One-on-One Support12/15/2021
It got out emotional feelings that I would have never been able to unload on anyone else. And I felt I had my facilitator was by my side through my early grief.
One-on-One Online Support11/16/2021
After losing my brother and sister within 3.5 months of each other in 2020, I was really struggling with feelings of deep loss and grief. Then, at the end of 2020, my relationship ended with the love of my life and 8 months later as I was beginning to heal he passed away in a motorcycle accident. My heart and soul were broken and grief consumed me. I truly did not know how I could recover. I have known Deborah Gallo for years and she has always been a compassionate and trusted friend. I felt safe starting the Grief Recovery Program with her. What a godsend and blessing working with Deborah has been. Over the course of the program, I was able to see how my grief was holding me hostage and not allowing me to move on and let go of my deep all-consuming sadness. The seven week Grief Recovery Program along with Deborah’s compassionate nature and guidance was exactly what I needed. I feel confident that the tools I learned will help guide me and allow me to heal. It is a journey that feels brighter and manageable after completing the course. Deborah’s dedication and support continued after the 7 week course ended. My boyfriend’s family had excluded me from his Memorial service, and with Deborah’s encouragement I was able to honor and celebrate his life.
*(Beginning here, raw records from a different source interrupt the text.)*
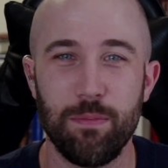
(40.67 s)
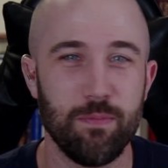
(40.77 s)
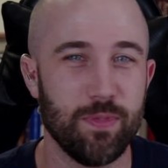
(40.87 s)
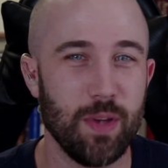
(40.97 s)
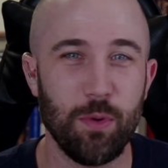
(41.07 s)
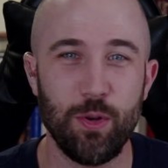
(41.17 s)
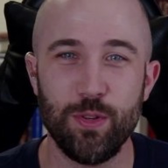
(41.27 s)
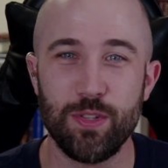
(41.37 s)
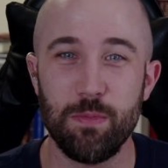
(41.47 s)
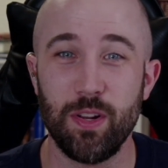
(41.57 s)
Someone
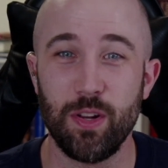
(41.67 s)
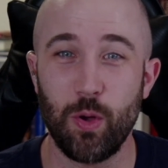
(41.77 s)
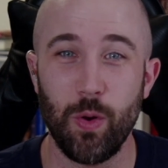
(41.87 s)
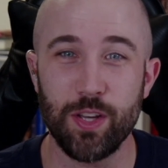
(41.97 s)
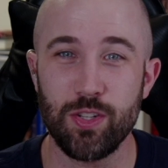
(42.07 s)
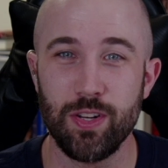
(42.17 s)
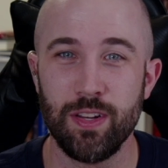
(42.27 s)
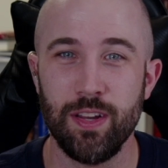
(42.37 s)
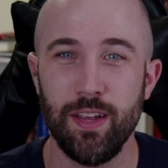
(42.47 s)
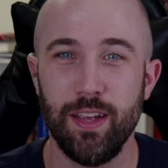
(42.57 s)
who's submitted a
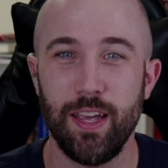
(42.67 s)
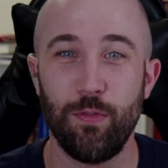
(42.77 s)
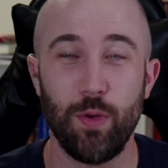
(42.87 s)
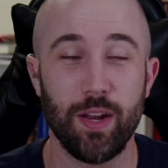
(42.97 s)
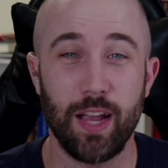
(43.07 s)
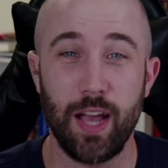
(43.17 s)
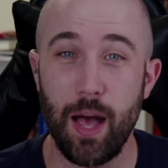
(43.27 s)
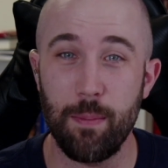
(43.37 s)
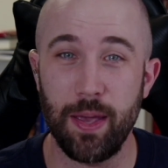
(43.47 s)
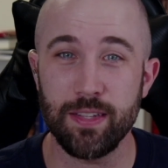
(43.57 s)
question, if you had a
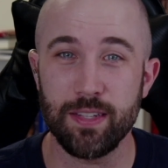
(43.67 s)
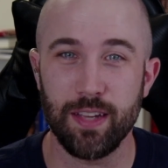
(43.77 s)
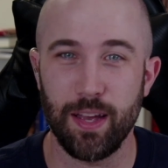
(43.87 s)
comment,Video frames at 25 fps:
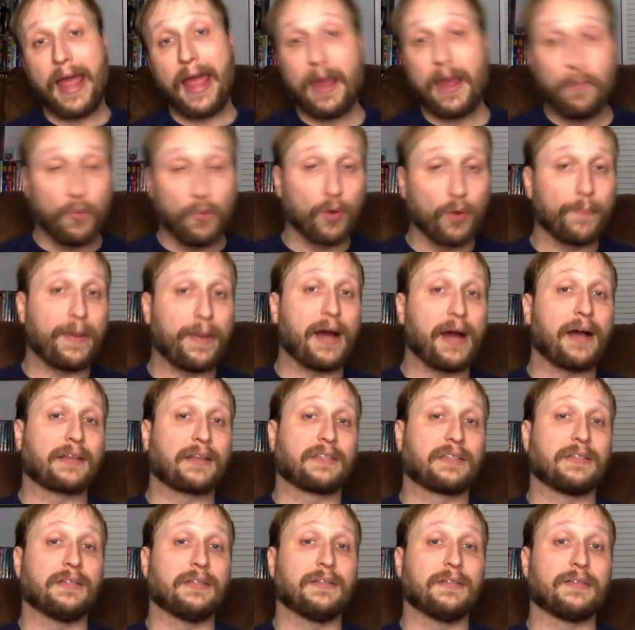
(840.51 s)
add more
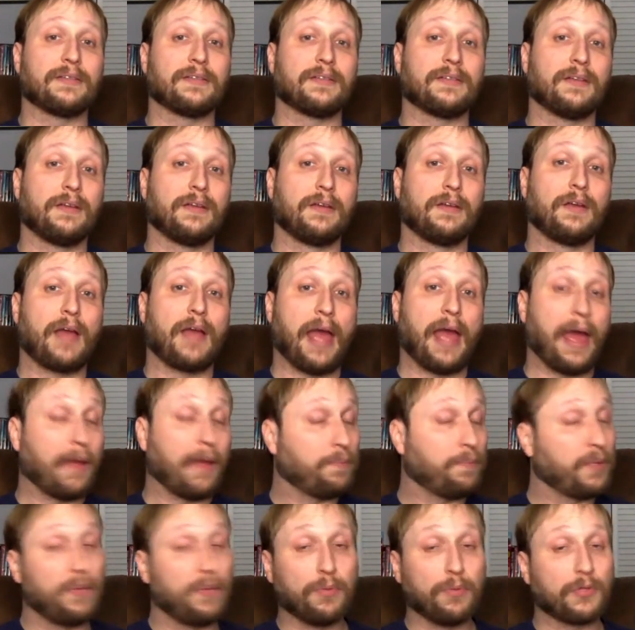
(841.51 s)
boxes
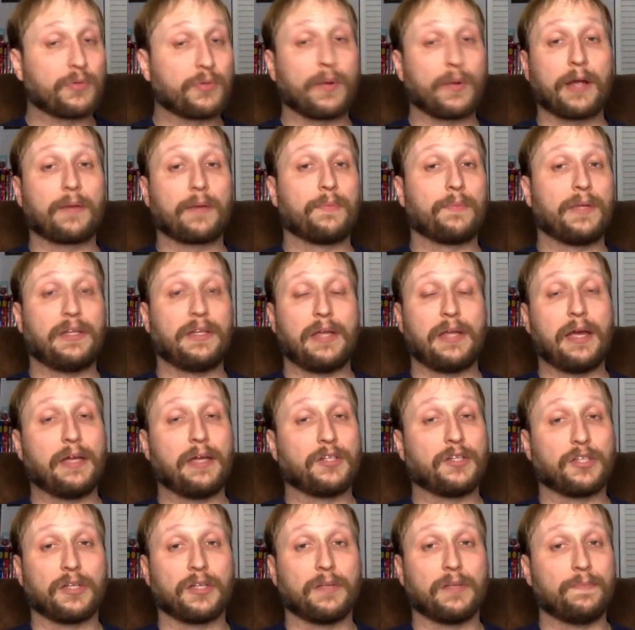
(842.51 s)
at people's
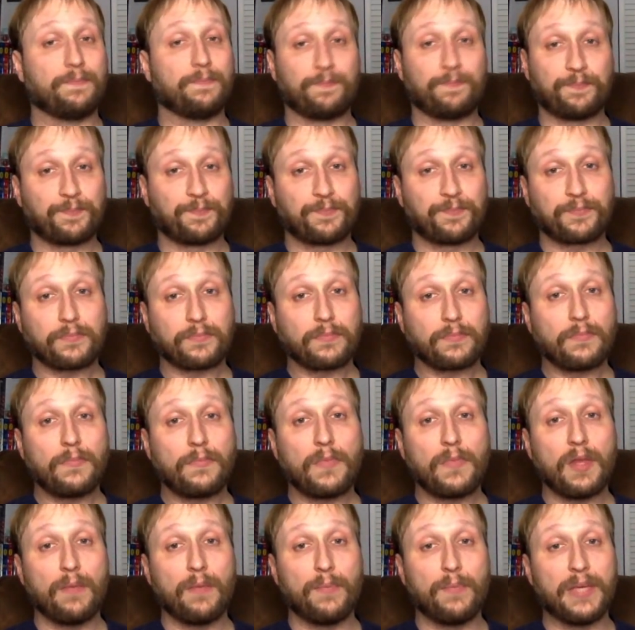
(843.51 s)
recommendation
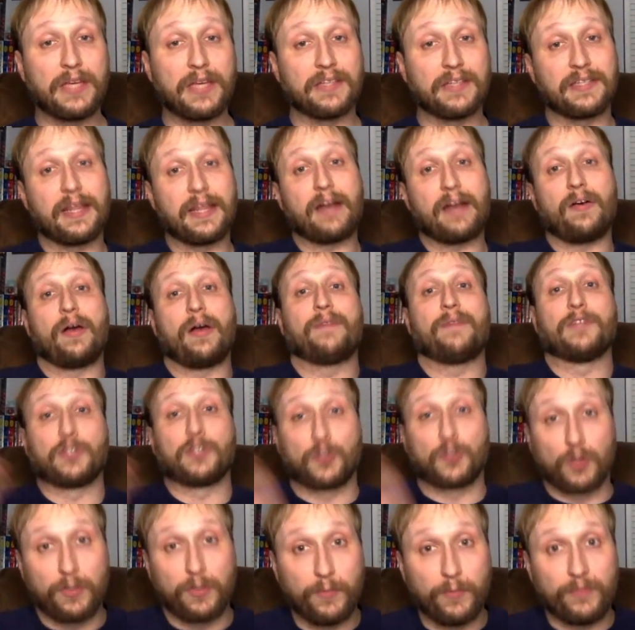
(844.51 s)
because then I'll have a
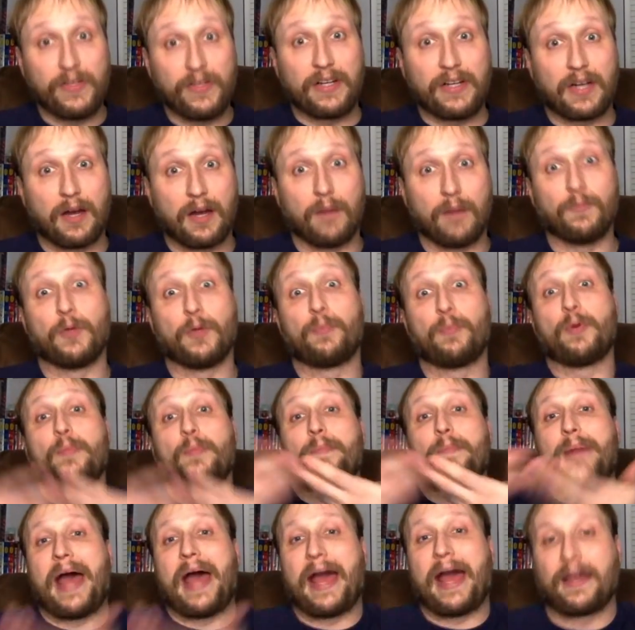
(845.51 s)
stream of income to
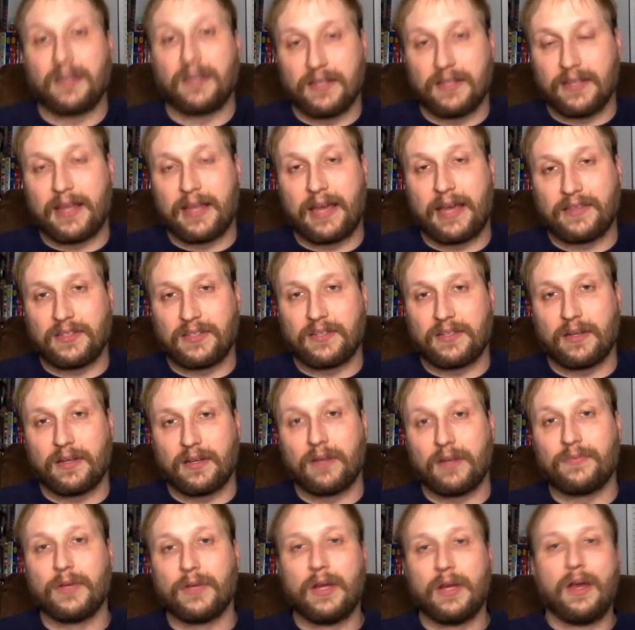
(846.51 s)
put back into that stuff.
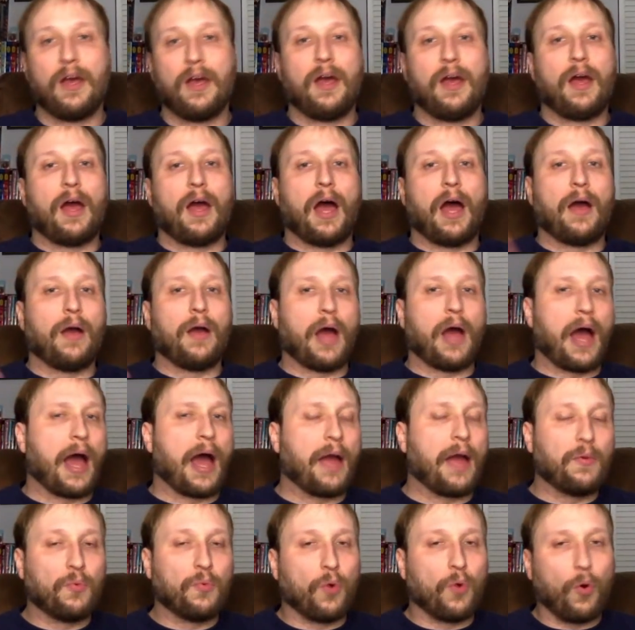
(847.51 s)
I
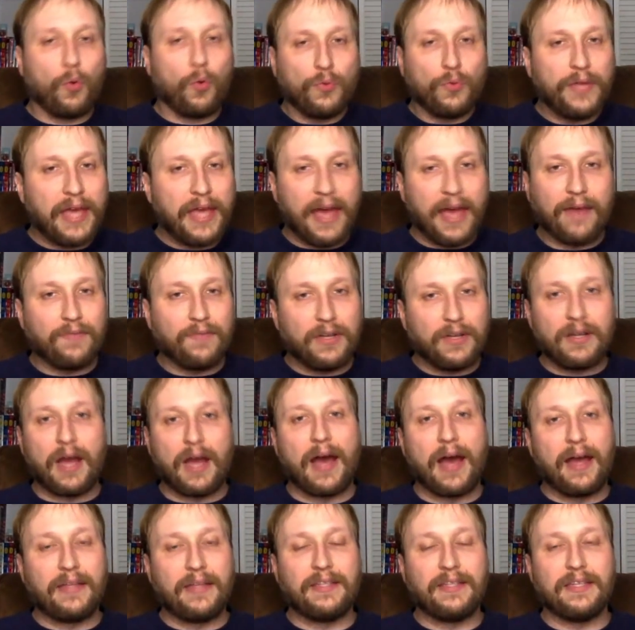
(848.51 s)
only have an
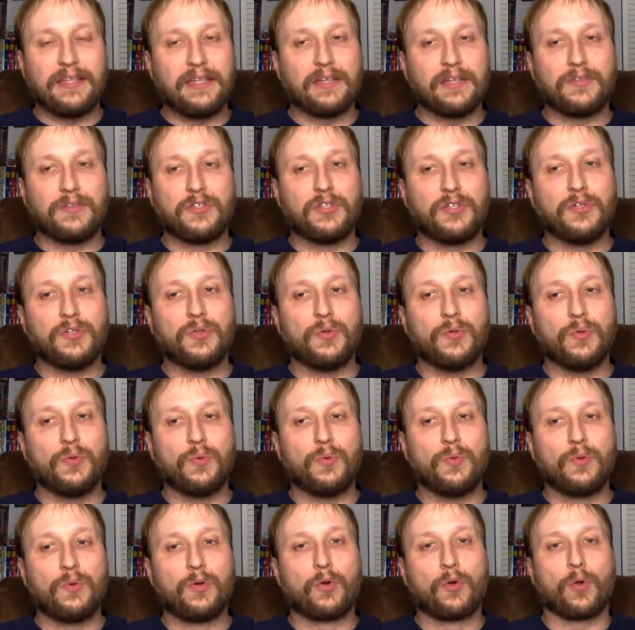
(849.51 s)
idea to
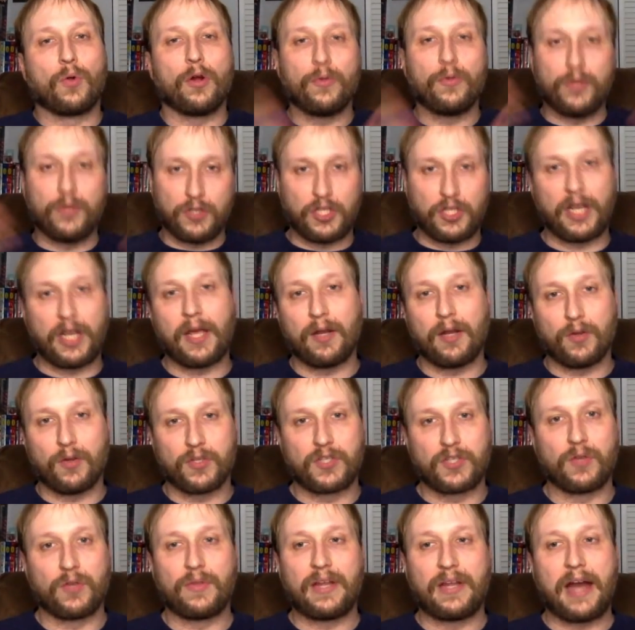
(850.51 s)
grow the channel
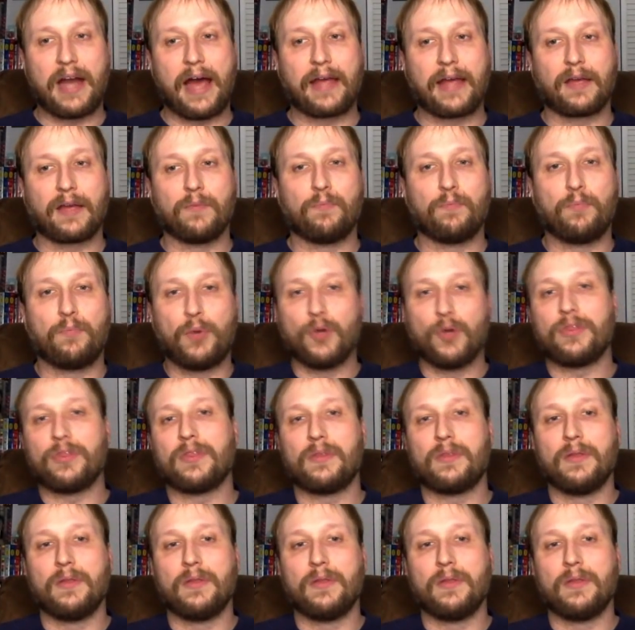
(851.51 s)
so that I can put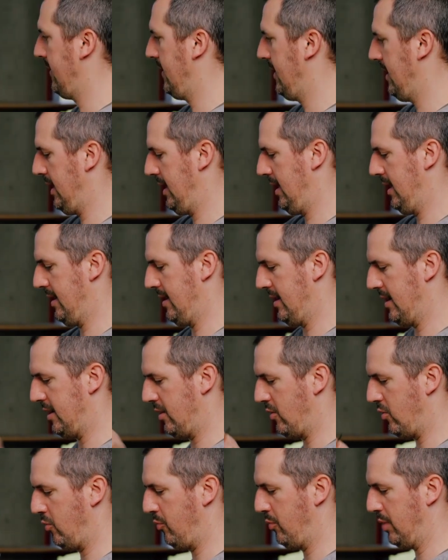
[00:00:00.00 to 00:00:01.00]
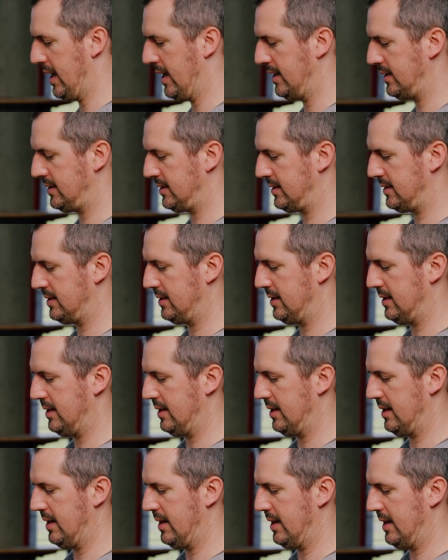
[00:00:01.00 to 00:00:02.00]
et on place
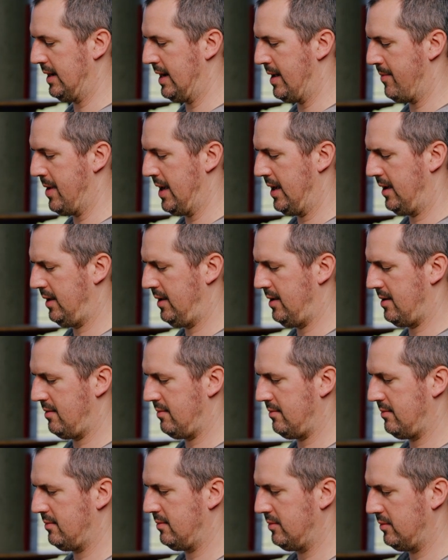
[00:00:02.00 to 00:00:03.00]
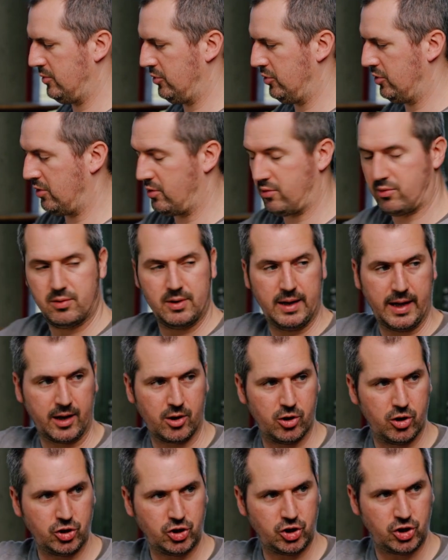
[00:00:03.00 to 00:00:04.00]
l'abeille dans la
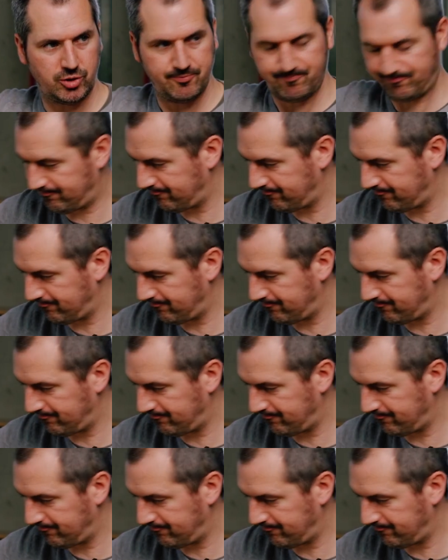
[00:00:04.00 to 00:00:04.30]
cloche.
I organized a nice beach party with his friends and Deborah came to support me. It meant so much to me that she was there, supporting me through the darkest moments I have ever experienced. My only regret is that I didn’t do this program earlier. My grief journey feels lighter and more manageable after completing the course.
One-on-One Support11/12/2021
This program changed my life. During one of the first sessions, Deborah explained to me that by the end of the program, I would be a different person and my attitudes towards life as well as my priorities would change. She was absolutely correct. Not only did she help me resolve a very tragic loss of my brother and his wife, she kindly and very patiently helped me address other areas in my life that I had been burying and repressing for so long, leading to unresolved pain, disappointments, anger, and an inability to live in my truest self. The work I did with Deborah was not only transformative in dealing with my grief with my brother and past losses and hurts, but also towards becoming a more loving and confident version of myself. This version of myself is so much fun to live with and embrace the world and others with. My relationships with others, including family and friends, the ability to look at loss and grief as not an isolated emotional state where others could not understand, my understanding of the grieving process, my relationship with my brother, holding space for myself during this time, and, most importantly, my relationship with myself, has never been healthier and more whole. The process is an incredible gift and, although very challenging at times, is something everyone experiencing grief and unresolved hurts should participate in. Thanks to the program and the healing work that Deborah brought to my life, I will never be the same. Thank you, Deborah, and the Grief Recovery Institute for providing a life changing experience during the most difficult time of my life.
Support Groups10/29/2021
Every week I could feel that I was feeling lighter as the grief lifted. I learned a lot. I would recommend this program to anyone.
One-on-One Support10/14/2021
I have learned how important it is to gain perspective on the details of a relationship, and how important it is to forgive myself for past shortcomings.
One-on-One Support09/15/2021
Very helpful to identify the issues in an objective manner and deal with them
One-on-One Support07/29/2021
I never would have recovered from the major loss of my grandmother so quickly without The Grief Recover Method. Ive since recommended it to coworkers, family and friends.
One-on-One Support01/01/2021
I've already recommended it to 4 family members and friends!